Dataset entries
---+---
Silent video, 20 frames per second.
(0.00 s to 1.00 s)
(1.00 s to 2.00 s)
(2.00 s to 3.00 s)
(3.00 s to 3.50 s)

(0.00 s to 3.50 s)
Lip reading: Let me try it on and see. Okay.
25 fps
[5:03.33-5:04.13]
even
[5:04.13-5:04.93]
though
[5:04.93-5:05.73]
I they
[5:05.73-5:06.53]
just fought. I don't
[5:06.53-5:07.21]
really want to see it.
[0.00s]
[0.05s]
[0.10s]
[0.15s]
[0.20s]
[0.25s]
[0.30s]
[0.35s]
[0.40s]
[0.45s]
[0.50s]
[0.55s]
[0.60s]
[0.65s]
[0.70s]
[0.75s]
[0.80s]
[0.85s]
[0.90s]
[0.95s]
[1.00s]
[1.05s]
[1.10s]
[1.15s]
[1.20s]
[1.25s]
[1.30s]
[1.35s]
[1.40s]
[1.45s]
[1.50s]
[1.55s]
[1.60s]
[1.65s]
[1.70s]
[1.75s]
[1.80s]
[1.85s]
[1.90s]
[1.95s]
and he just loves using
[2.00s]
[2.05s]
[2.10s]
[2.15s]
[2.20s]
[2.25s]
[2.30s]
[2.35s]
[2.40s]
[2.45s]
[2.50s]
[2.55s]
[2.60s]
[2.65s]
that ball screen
---+---
No line may be altered or left out when the data is written out.

### [Task answer]
Silent video, 20 frames per second.
(0.00 s to 1.00 s)
(1.00 s to 2.00 s)
(2.00 s to 3.00 s)
(3.00 s to 3.50 s)

(0.00 s to 3.50 s)
Lip reading: Let me try it on and see. Okay.
25 fps
[5:03.33-5:04.13]
even
[5:04.13-5:04.93]
though
[5:04.93-5:05.73]
I they
[5:05.73-5:06.53]
just fought. I don't
[5:06.53-5:07.21]
really want to see it.
[0.00s]
[0.05s]
[0.10s]
[0.15s]
[0.20s]
[0.25s]
[0.30s]
[0.35s]
[0.40s]
[0.45s]
[0.50s]
[0.55s]
[0.60s]
[0.65s]
[0.70s]
[0.75s]
[0.80s]
[0.85s]
[0.90s]
[0.95s]
[1.00s]
[1.05s]
[1.10s]
[1.15s]
[1.20s]
[1.25s]
[1.30s]
[1.35s]
[1.40s]
[1.45s]
[1.50s]
[1.55s]
[1.60s]
[1.65s]
[1.70s]
[1.75s]
[1.80s]
[1.85s]
[1.90s]
[1.95s]
and he just loves using
[2.00s]
[2.05s]
[2.10s]
[2.15s]
[2.20s]
[2.25s]
[2.30s]
[2.35s]
[2.40s]
[2.45s]
[2.50s]
[2.55s]
[2.60s]
[2.65s]
that ball screen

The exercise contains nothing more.